Enfrentando os gigantes do agronegócio
A união faz a força. Uma multidão de sete mil agricultores, artesãos de alimentos, pescadores, ativistas, líderes indígenas do Slow Food e cidadãos comuns de 143 países marchou no dia 23 de setembro nas ruas do centro de Turim.
— O poder das multinacionais do agronegócio cresce cada vez mais e a especulação financeira sobre os nossos alimentos afeta a vida e a sobrevivência de milhões de agricultores no mundo. Por outro lado, está emergindo com força uma multidão que quer e pode mudar a base das regras impostas por uma economia que domina a vida dos mais fracos — afirmou Carlo Petrini, presidente do Slow Food, durante a conferência no Teatro Carignano.
O sindicalista francês José Bové, militante antiglobalização e porta-voz da Via Campesina, também falou na conferência. Ele luta contra as plantações de organismos geneticamente modificados. Bové lançou um alerta: os gigantes criam o mau e vendem os remédios prometendo a cura.
— A recente fusão entre a Bayer e a Monsanto é um exemplo muito sério, porque estamos diante da criação de um gigante empresarial que controla ao mesmo tempo sementes, fertilizantes, herbicidas, pesticidas, além de medicamentos para curar as suas possíveis consequências para a saúde humana — alertou José Bové.
O mundo da agricultura é feito por grandes corporações, mas também por mais de 500 milhões de agricultores familiares que lutam diariamente para defender a biodiversidade, promover sementes nativas e agir localmente para desenvolver economias saudáveis e limpas.

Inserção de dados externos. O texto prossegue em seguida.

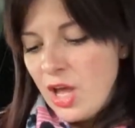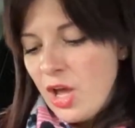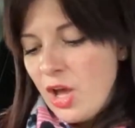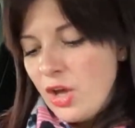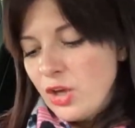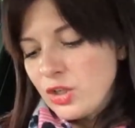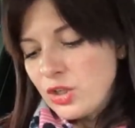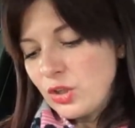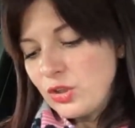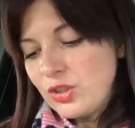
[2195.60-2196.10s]

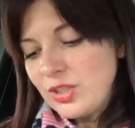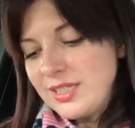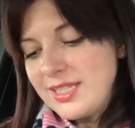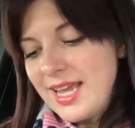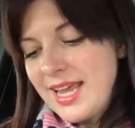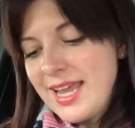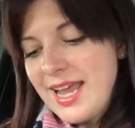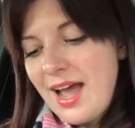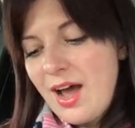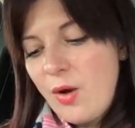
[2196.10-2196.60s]
So
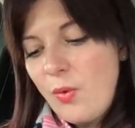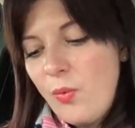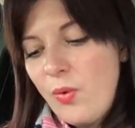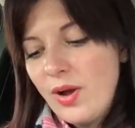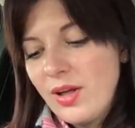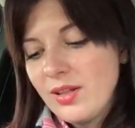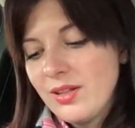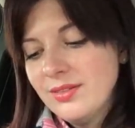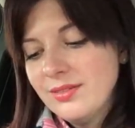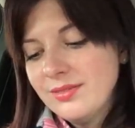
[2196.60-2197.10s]
today I
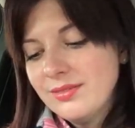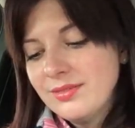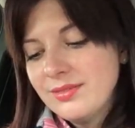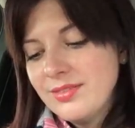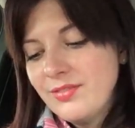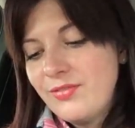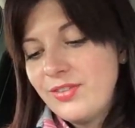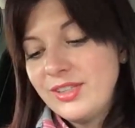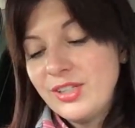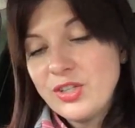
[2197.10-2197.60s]
will
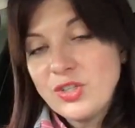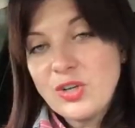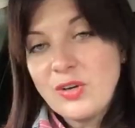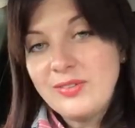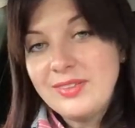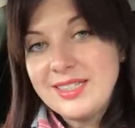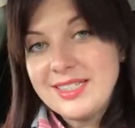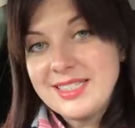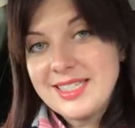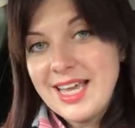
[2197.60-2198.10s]
finish off
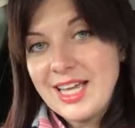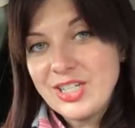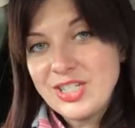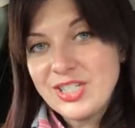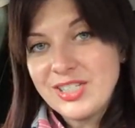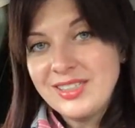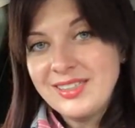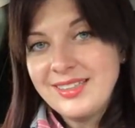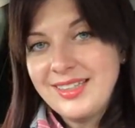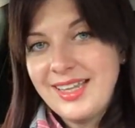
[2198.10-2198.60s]
this
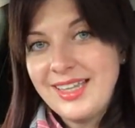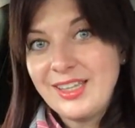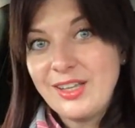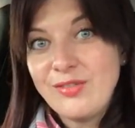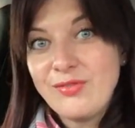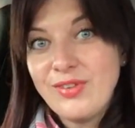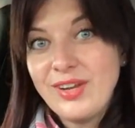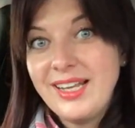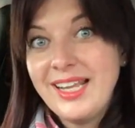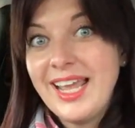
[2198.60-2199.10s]
session in a
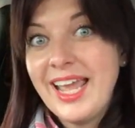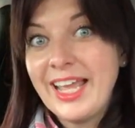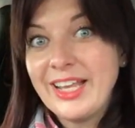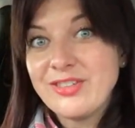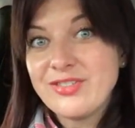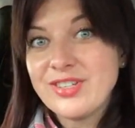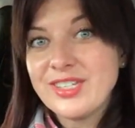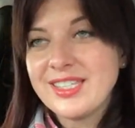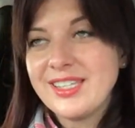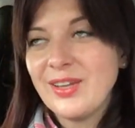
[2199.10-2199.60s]
really
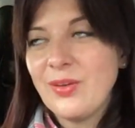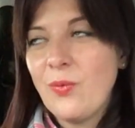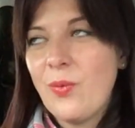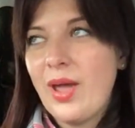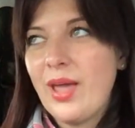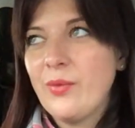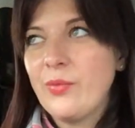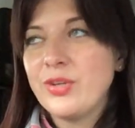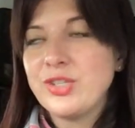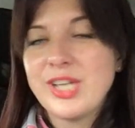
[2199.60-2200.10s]
interesting
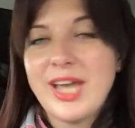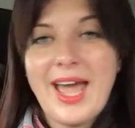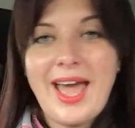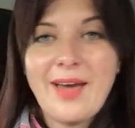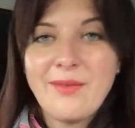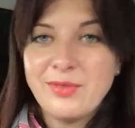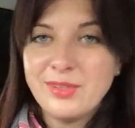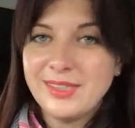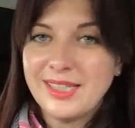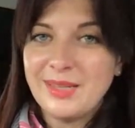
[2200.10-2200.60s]
way, which I
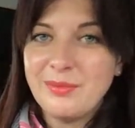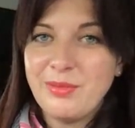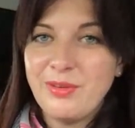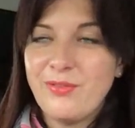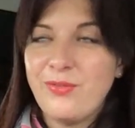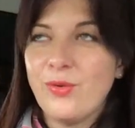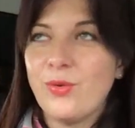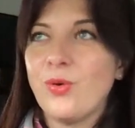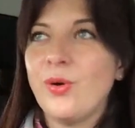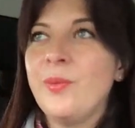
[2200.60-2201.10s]
haven't done
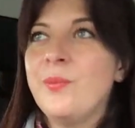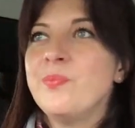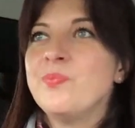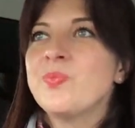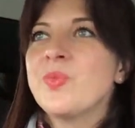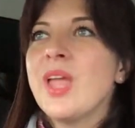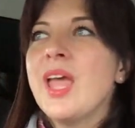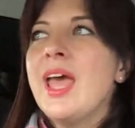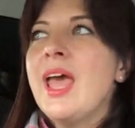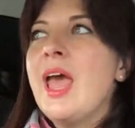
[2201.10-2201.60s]
before.
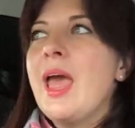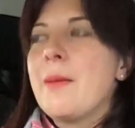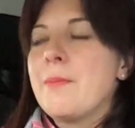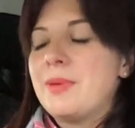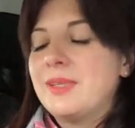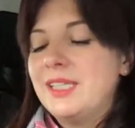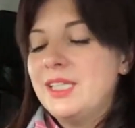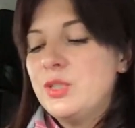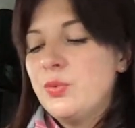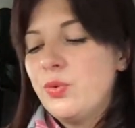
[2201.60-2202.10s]

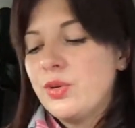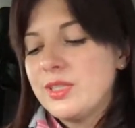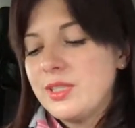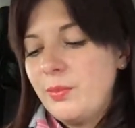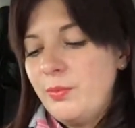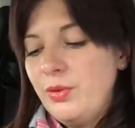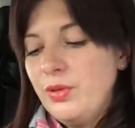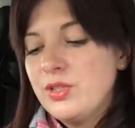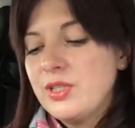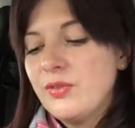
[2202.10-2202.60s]
But this was a
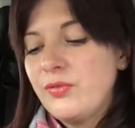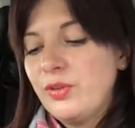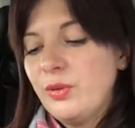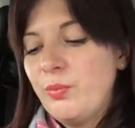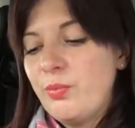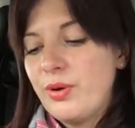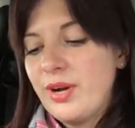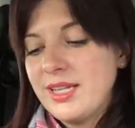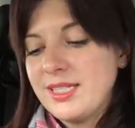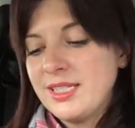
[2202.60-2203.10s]
beautiful
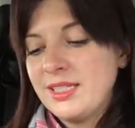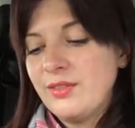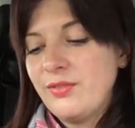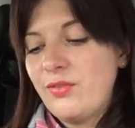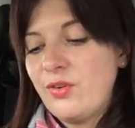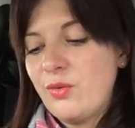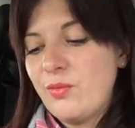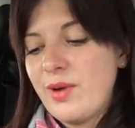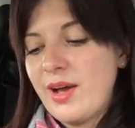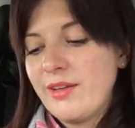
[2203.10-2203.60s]
present
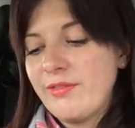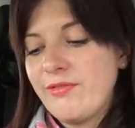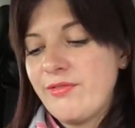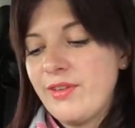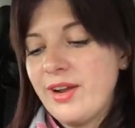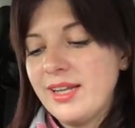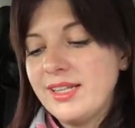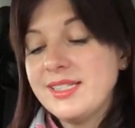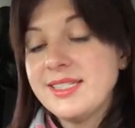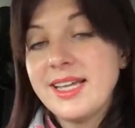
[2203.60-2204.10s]
from my
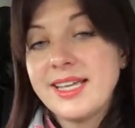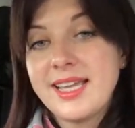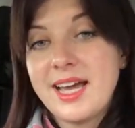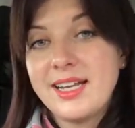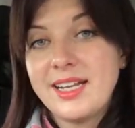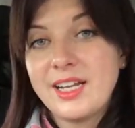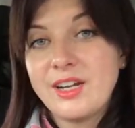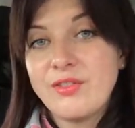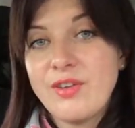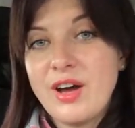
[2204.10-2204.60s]
friend
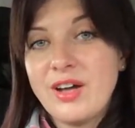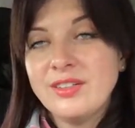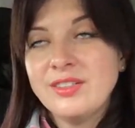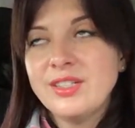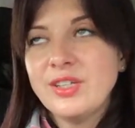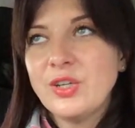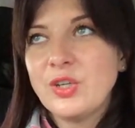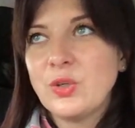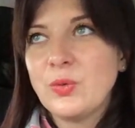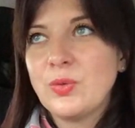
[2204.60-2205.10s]
Diana Grant,
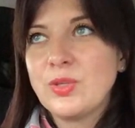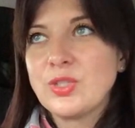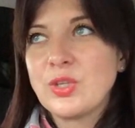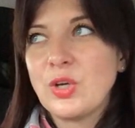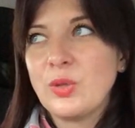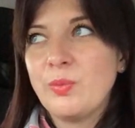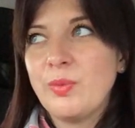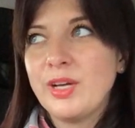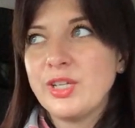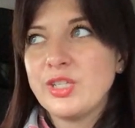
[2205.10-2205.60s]
who was
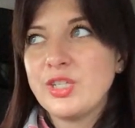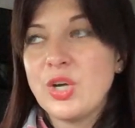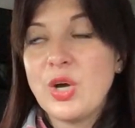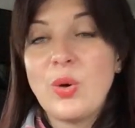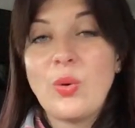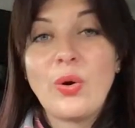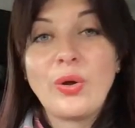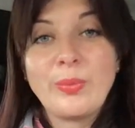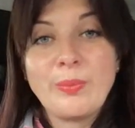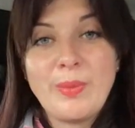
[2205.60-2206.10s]
on my show
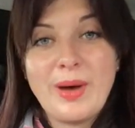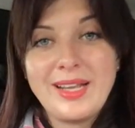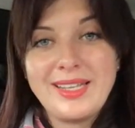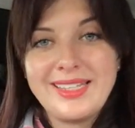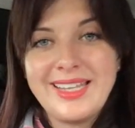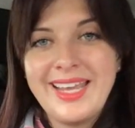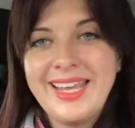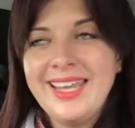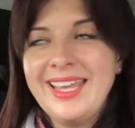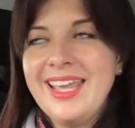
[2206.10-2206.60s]
on
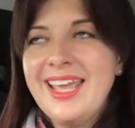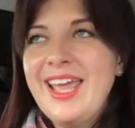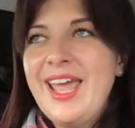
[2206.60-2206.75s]
Monday.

— Essa multidão promove concretamente um modelo alternativo, traça o possível futuro no qual a soberania alimentar é realizada e difundida, onde a comida não é escrava de um mercado sem rosto e sem freios. Eles são gigantes, sem dúvida, mas somos a multidão! — concluiu Petrini, criador do Slow Food, entidade que comprova que o oceano é feito de gotas.